Your instructions
Only the pictures stay out; every record is to be quoted exactly.

(Source records)
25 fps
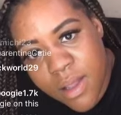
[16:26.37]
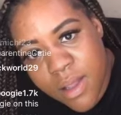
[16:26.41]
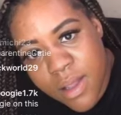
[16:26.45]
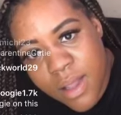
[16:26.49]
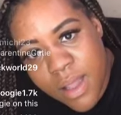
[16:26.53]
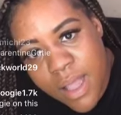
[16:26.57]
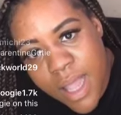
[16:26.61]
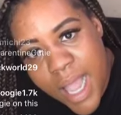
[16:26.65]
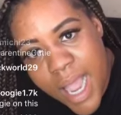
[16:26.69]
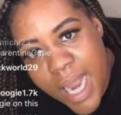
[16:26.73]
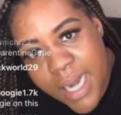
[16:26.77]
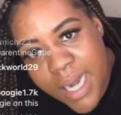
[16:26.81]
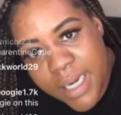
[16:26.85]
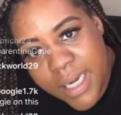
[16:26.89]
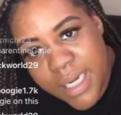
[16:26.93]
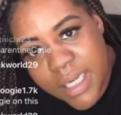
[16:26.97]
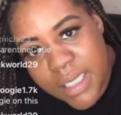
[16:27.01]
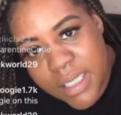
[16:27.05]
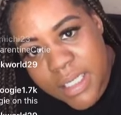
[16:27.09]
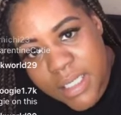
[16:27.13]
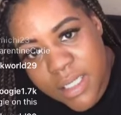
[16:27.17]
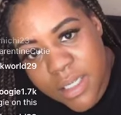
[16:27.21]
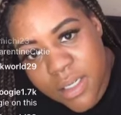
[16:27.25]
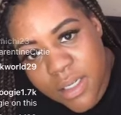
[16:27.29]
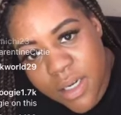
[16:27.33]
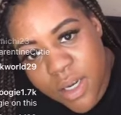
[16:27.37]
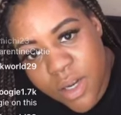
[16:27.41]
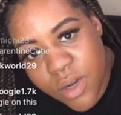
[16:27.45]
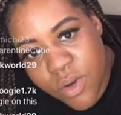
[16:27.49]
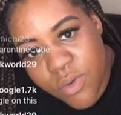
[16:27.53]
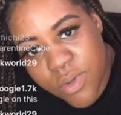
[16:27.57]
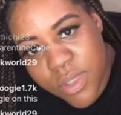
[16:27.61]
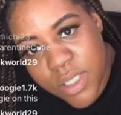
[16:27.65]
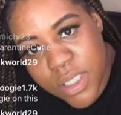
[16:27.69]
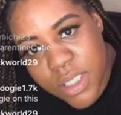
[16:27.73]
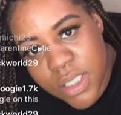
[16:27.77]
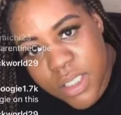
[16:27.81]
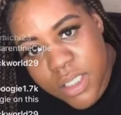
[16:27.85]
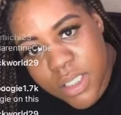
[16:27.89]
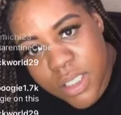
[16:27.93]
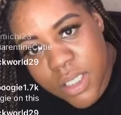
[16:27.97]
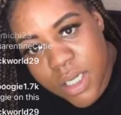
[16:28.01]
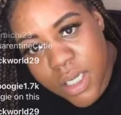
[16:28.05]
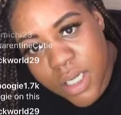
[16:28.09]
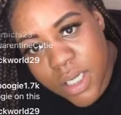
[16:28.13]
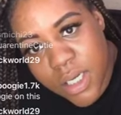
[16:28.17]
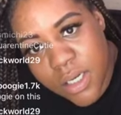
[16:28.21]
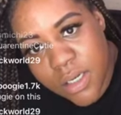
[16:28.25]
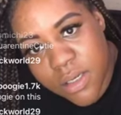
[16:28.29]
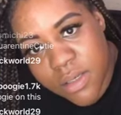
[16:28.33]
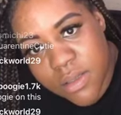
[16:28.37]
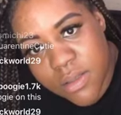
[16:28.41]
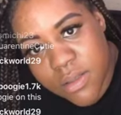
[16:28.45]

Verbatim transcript: I need to know what's good.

Result
25 fps
[16:26.37]
[16:26.41]
[16:26.45]
[16:26.49]
[16:26.53]
[16:26.57]
[16:26.61]
[16:26.65]
[16:26.69]
[16:26.73]
[16:26.77]
[16:26.81]
[16:26.85]
[16:26.89]
[16:26.93]
[16:26.97]
[16:27.01]
[16:27.05]
[16:27.09]
[16:27.13]
[16:27.17]
[16:27.21]
[16:27.25]
[16:27.29]
[16:27.33]
[16:27.37]
[16:27.41]
[16:27.45]
[16:27.49]
[16:27.53]
[16:27.57]
[16:27.61]
[16:27.65]
[16:27.69]
[16:27.73]
[16:27.77]
[16:27.81]
[16:27.85]
[16:27.89]
[16:27.93]
[16:27.97]
[16:28.01]
[16:28.05]
[16:28.09]
[16:28.13]
[16:28.17]
[16:28.21]
[16:28.25]
[16:28.29]
[16:28.33]
[16:28.37]
[16:28.41]
[16:28.45]

Verbatim transcript: I need to know what's good.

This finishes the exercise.